The news: Kohl’s is losing traction with shoppers as a series of strategic missteps leaves it vulnerable to intense competition from off-price, ecommerce, and big-box retailers.

  • Traffic, transactions, sales, and earnings all fell in Q3, forcing the company to lower its full-year outlook. CEO Tom Kingsbury blamed soft apparel and footwear sales for the retailer’s poor performance.
  • He said the company is taking “aggressive action” to reverse the slump—although those efforts will be spearheaded by his successor, Michaels CEO Ashley Buchanan, who will take the helm in January.

How we got here: Kohl’s has employed many tactics to bolster its consumer appeal.
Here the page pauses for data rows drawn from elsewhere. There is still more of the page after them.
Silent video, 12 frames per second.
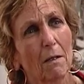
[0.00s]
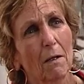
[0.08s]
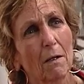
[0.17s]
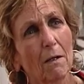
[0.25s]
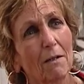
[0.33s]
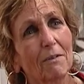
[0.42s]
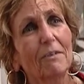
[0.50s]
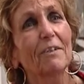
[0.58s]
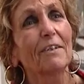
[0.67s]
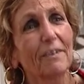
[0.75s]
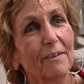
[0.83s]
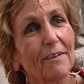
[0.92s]
Remember, Do
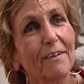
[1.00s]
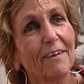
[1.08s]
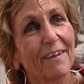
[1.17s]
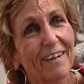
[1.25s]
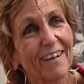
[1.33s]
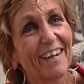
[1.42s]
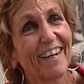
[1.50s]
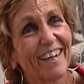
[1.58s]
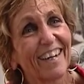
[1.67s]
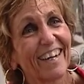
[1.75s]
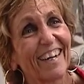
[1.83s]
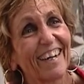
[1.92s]
you? Well, I
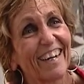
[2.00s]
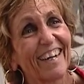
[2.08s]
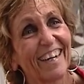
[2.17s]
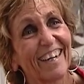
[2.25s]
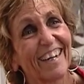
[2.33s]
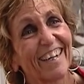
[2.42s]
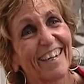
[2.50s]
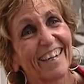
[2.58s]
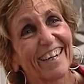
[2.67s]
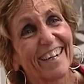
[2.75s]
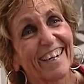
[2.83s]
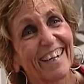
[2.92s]
remember um,
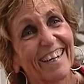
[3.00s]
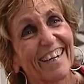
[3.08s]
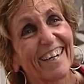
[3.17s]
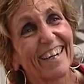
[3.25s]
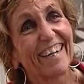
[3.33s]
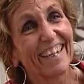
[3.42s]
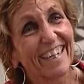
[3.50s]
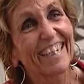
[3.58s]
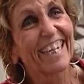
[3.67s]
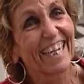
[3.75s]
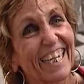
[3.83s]
Bob, my husband.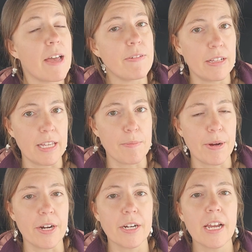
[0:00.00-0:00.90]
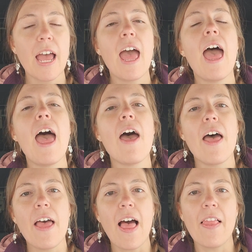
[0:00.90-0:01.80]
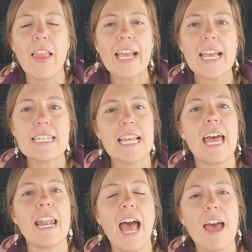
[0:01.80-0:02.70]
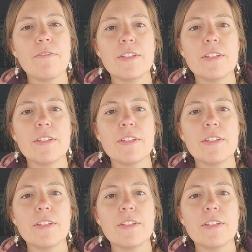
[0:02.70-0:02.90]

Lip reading: definitely a perk. Like I said, I've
It partnered with Sephora, Amazon, and Babies R Us; relaunched tween apparel brand Limited Too; and increased its assortment of branded apparel at the expense of its private labels.

But those initiatives have failed to move the needle on sales—and in certain cases backfired.

  • Net sales fell 8.8% YoY in Q3 due to weak demand during the back-to-school season, softer private label sales, and the retailer’s inability to capitalize on demand for categories like fine jewelry, petites, intimate apparel, and legacy home products.
  • Kohl’s is now walking back some of its initiatives: It is returning jewelry displays to 200 stores for the holiday season, buying more private-label inventory, and increasing its petite assortment.

Our take: Buchanan has a difficult job ahead of him; Kohl’s is underperforming relative to competitors.

  • Macy’s own turnaround plan has yielded modest results.
  • And Nordstrom’s focus on top-performing brands is winning it more shoppers across its full- and off-price banners.

The retailer is in dire need of a new strategy—preferably one that doesn’t rely on the strength of other brands to prop the retailer up.